Sebanyak 72,6 persen responden berpandangan masyarakat Indonesia menjunjung tinggi nilai toleransi, bahkan 10,4 persen di antaranya sangat toleran. Akan tetapi isu soal toleransi beragama, sekitar 47,6 persen responden masih mengungkapkan perlunya penguatan sikap tenggang rasa dan toleransi dalam kehidupan beragama.
Dalam temuan Setara Institute juga, pada periode 2022 masih dijumpai sejumlah kasus yang menciderai kehidupan beragama. Tercatat sebanyak 175 peristiwa dengan 333 tindakan yang melanggar kebebasan beragama dan 50 gangguan yang terhadap tempat ibadah.
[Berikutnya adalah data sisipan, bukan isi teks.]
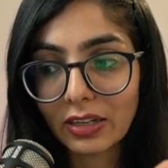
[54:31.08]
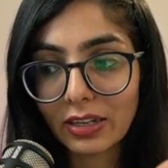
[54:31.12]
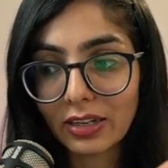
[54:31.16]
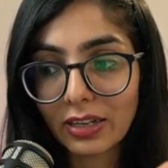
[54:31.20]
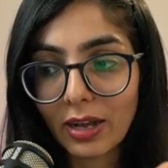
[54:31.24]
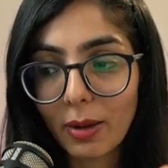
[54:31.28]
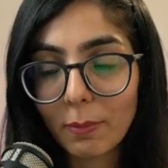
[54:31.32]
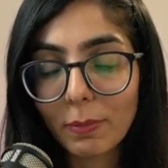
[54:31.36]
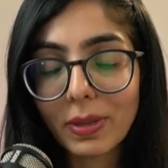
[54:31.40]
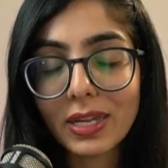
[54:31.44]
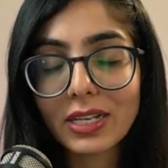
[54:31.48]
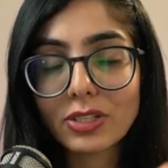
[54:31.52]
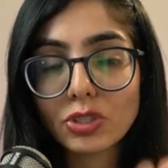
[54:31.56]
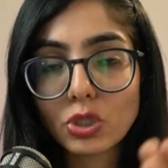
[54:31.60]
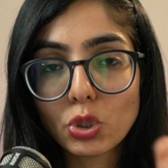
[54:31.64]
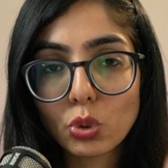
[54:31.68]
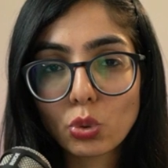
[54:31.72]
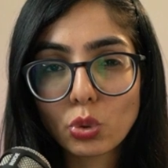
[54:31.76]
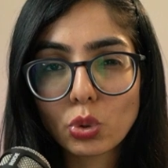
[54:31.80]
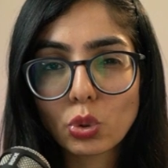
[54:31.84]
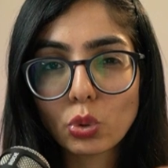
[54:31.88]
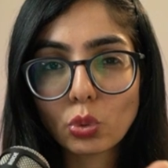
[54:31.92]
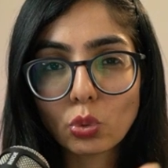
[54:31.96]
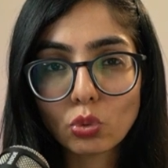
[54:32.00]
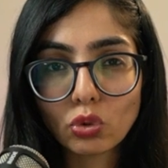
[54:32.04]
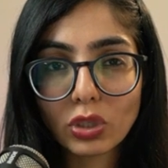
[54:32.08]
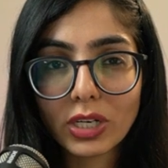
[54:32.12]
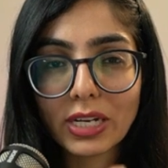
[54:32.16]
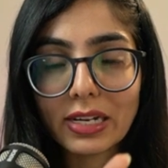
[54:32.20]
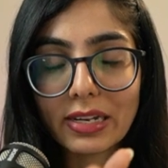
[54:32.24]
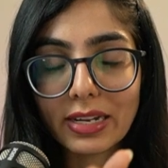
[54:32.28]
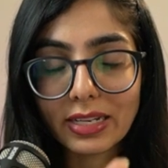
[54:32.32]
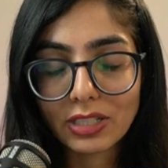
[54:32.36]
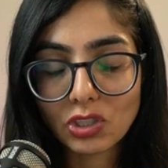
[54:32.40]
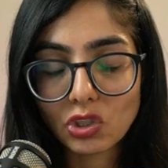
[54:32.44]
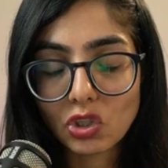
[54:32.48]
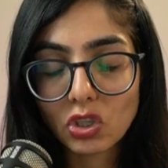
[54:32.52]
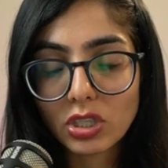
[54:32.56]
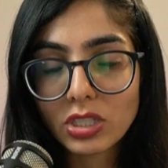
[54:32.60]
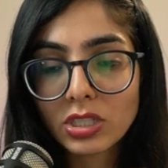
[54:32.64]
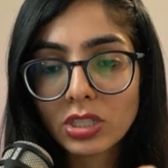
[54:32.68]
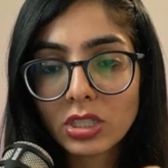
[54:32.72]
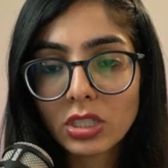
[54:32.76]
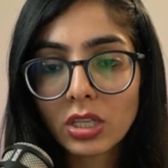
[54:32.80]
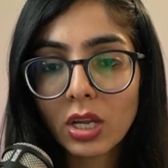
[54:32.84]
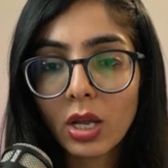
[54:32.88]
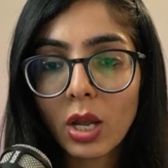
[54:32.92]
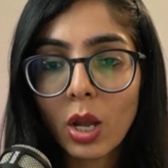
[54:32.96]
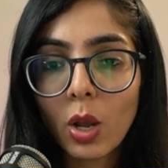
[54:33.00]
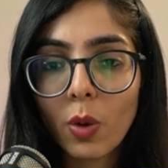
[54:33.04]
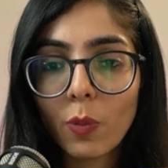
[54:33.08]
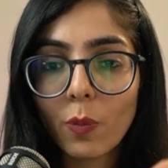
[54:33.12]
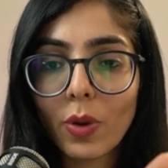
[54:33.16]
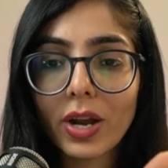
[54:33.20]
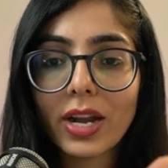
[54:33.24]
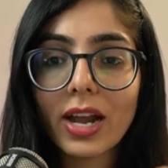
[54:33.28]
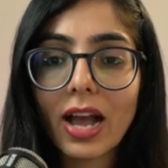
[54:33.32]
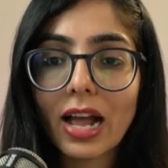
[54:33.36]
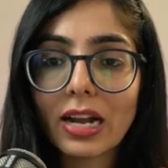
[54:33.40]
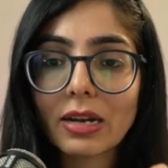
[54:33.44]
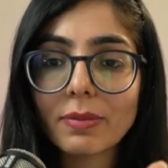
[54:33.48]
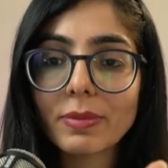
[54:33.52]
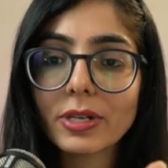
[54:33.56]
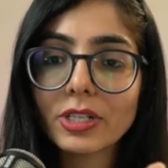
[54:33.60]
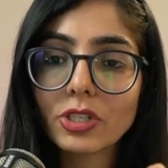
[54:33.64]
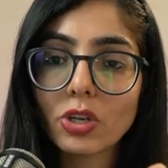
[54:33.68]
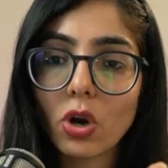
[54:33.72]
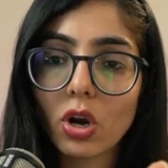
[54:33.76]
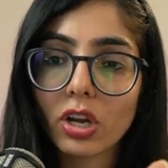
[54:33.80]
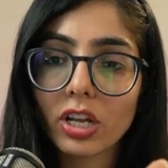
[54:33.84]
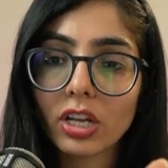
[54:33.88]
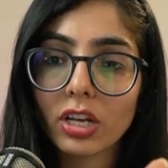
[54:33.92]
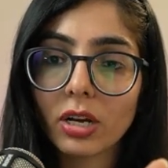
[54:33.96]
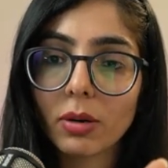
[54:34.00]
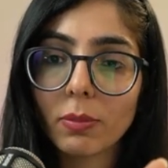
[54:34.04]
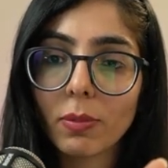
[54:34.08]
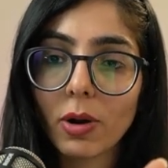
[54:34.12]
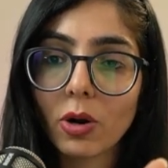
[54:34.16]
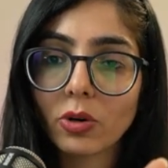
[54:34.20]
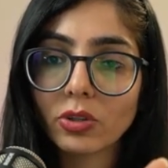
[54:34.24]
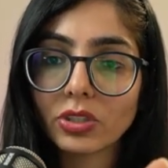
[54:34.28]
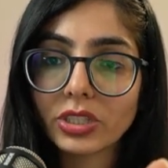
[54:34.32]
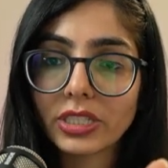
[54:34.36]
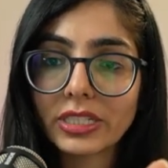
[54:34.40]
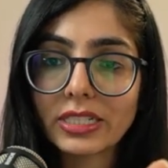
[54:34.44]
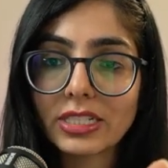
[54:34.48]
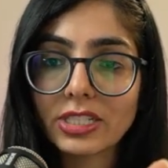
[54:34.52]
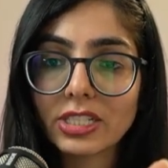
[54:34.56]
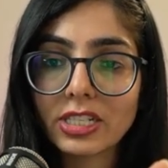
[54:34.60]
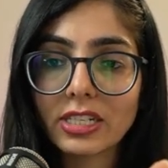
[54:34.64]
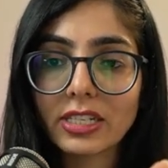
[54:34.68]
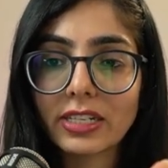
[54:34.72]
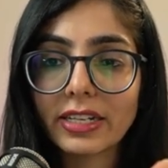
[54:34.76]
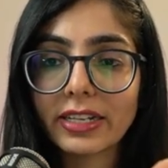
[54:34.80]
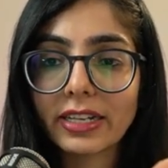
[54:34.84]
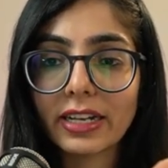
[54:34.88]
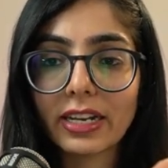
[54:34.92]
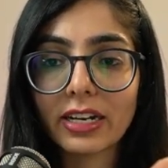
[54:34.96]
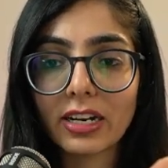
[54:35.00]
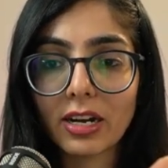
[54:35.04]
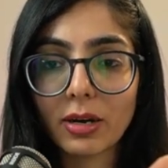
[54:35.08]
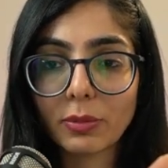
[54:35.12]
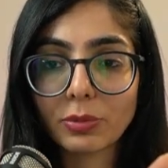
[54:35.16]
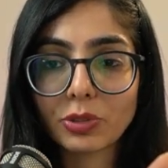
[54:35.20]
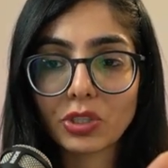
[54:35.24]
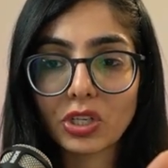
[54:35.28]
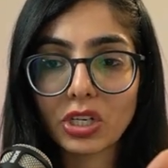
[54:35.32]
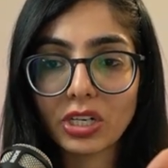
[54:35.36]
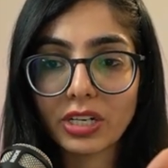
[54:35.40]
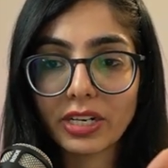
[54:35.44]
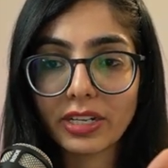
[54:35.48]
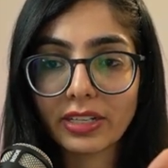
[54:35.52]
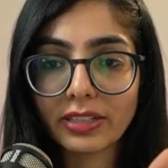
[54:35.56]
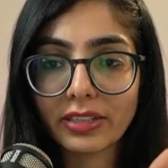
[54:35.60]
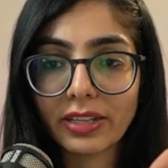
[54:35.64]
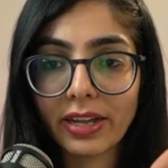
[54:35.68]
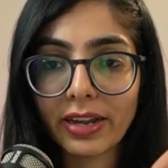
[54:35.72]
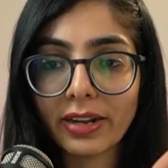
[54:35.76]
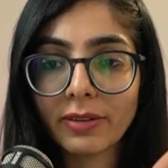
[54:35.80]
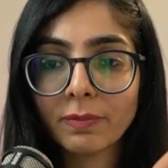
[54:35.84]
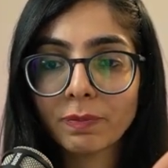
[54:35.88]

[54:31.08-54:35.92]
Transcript: coming 2 to 3 lectures, when I'll be talking about de-shielding and upshielding.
“Gambaran tersebut menunjukkan bahwa nilai toleransi dalam beragama belum sepenuhnya mencerminkan gambaran ideal sebagaimana diamanaytkan oleh konstitusi,” ujarnya.
Hal itu jelas melanggar Pasal 28 E ayat (1) tentang kebebasan beragama, Pasal 28 I ayat (1) tentang hak-hak beragama sebagai hak asasi manusia, Pasal 29 ayat (2) tentang kemerdekaan beragama dan beribadat
“Ini perlu mawas diri serta mengubah paradigma dalam memaknai toleransi. Toleransi beragama tidak hanya bersifat retorika, namun rapuh dalam landasan fundamentalnya. Sikap toleransi harus memberikan dampak nyata dalam mewujudkan keharmonisan sosial,” ujar dia.
Acara yang mengusung tema “Interfaith Studies: Merawat Kebhinekaan, Menyemai Perdamaian” itu melibatkan sejumlah peserta dari berbagai agama di Indonesia, seperti Hindu, Budha, Konghucu, Islam, dan Bahai. Mereka datang dari berbagai universitas yang tersebar di Indonesia.
Hadir dalam launching tersebut Kepala BPIP RI Prof Yudian Wahyudi, Rektor UHN Sugriwa Prof Gusti Ngurah Sudiana, Direktur Pendidikan Tinggi Islam Kemenag RI Prof Suyitno dan Dosen Filsafat Hindu UHN Sugriwa Dr I Gede Suwantana.